Shares in General Mills were off a touch in New York today, falling 0.56% to $53.21 at 12:59 ET.
Nevertheless, despite some reservations about the price paid, there was a general feeling among analysts that the move for Annie’s was right strategically. “Annie’s is a great means for General Mills to increase its exposure to health and wellness focused foods,” Howard said.
However, Jonathan Feeney, principal at Athlos Research, expressed concern about Annie’s recent moves into new categories and the loyalty of consumers attracted to the business.
“We believe Annie’s is one of the premier natural/organic food brands, as demonstrated not only by its sales, but more importantly by the successful recent defence of its dominant position in natural/organic mac and cheese against [WhiteWave Foods’] Horizon and [Campbell Soup Co.’s] Goldfish,” Feeney said. “Yet … Annie’s has failed to extend its brand to new categories [like] cereal [and] frozen pizza and outside of mac & cheese, its mainstream success is rather limited.”
He added: “On the surface, General Mills is paying a significant premium on a lower-margin business that has benefitted from peak natural/organic demand driven by non-recurring financial tailwinds that have enhanced its scarcity value. Having just converted core Cheerios to non-GMO, General Mills seems to be betting that the recent natural/organic preference of younger cohorts is a long-term trend despite apparently significant economic and demographic headwinds. Put simply, we think Annie’s new customers are likely to be less loyal and profitable than its early adopters.”
Amid struggles with a US retail business that accounts for 60% of annual sales and three-quarters of EBIT – and struggles that have lasted a sustained period – General Mills has acted, swooping for a company that has enjoyed rapid top-line growth.
Annie’s generates lower margins but General Mills believes the business has attributes that will serve it well. “Annie’s has built a strong, profitable product portfolio, established deep and valuable brand equity with consumers, and has developed enviable go-to-market capabilities in the US natural and organic channel. Combine that with General Mills innovation capabilities and our ability to help invest in Annie’s growth, and we think Annie’s could help us accelerate our growth in the important natural and organic segment. This is a great business in an attractive segment of the US food and beverage industry,” a spokesperson told just-food.

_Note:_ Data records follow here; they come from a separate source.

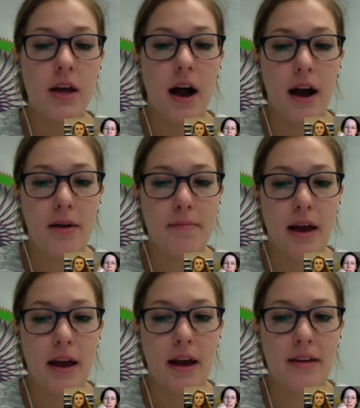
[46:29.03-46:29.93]

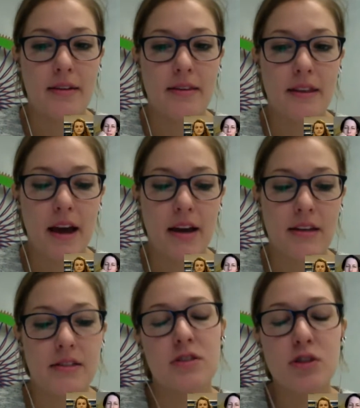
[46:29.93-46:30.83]
And that
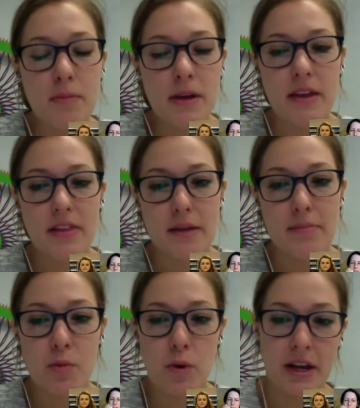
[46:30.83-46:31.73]
is assuming that they'd
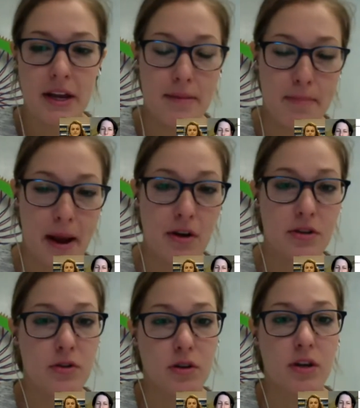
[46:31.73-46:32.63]
be working in
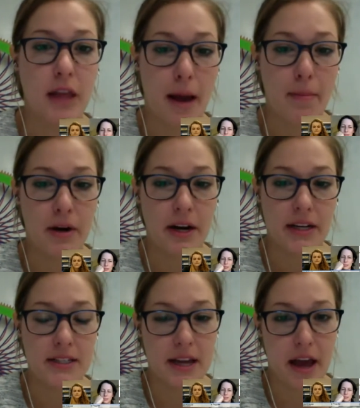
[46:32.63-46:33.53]
pairs or collaborating
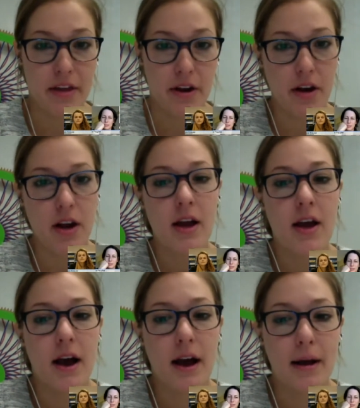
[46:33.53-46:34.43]
together.
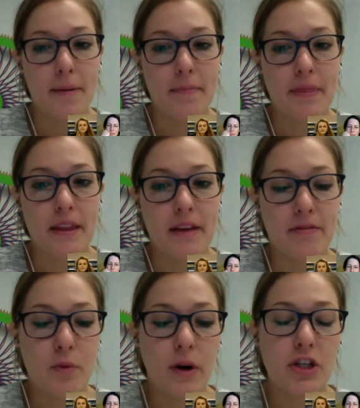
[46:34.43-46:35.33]
If you
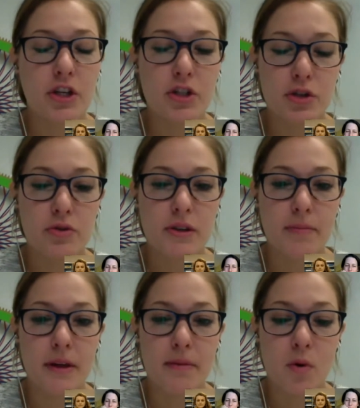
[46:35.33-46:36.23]
wanted to do
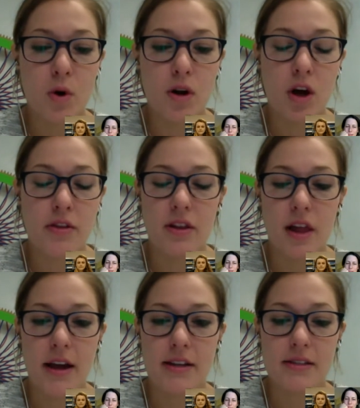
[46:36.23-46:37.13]
something more along the
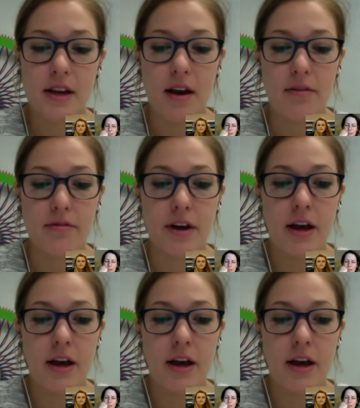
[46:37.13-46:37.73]
lines of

The spokesperson, incidentally, also said General Mills had examined the recent accounting issues at Annie’s “thoroughly” and is satisfied about the company’s financial controls. In June, Annie’s said it had “identified a material weakness in our internal control over financial reporting”. It has since appointed a new auditor. At Stifel Nicolaus, Growe described the issues as “minor”.
In the main, General Mills’ move for Annie’s has been welcomed by Wall Street analysts, despite the outlay for the business. General Mills will hope the attempt to boost its US business through M&A will be a price worth paying.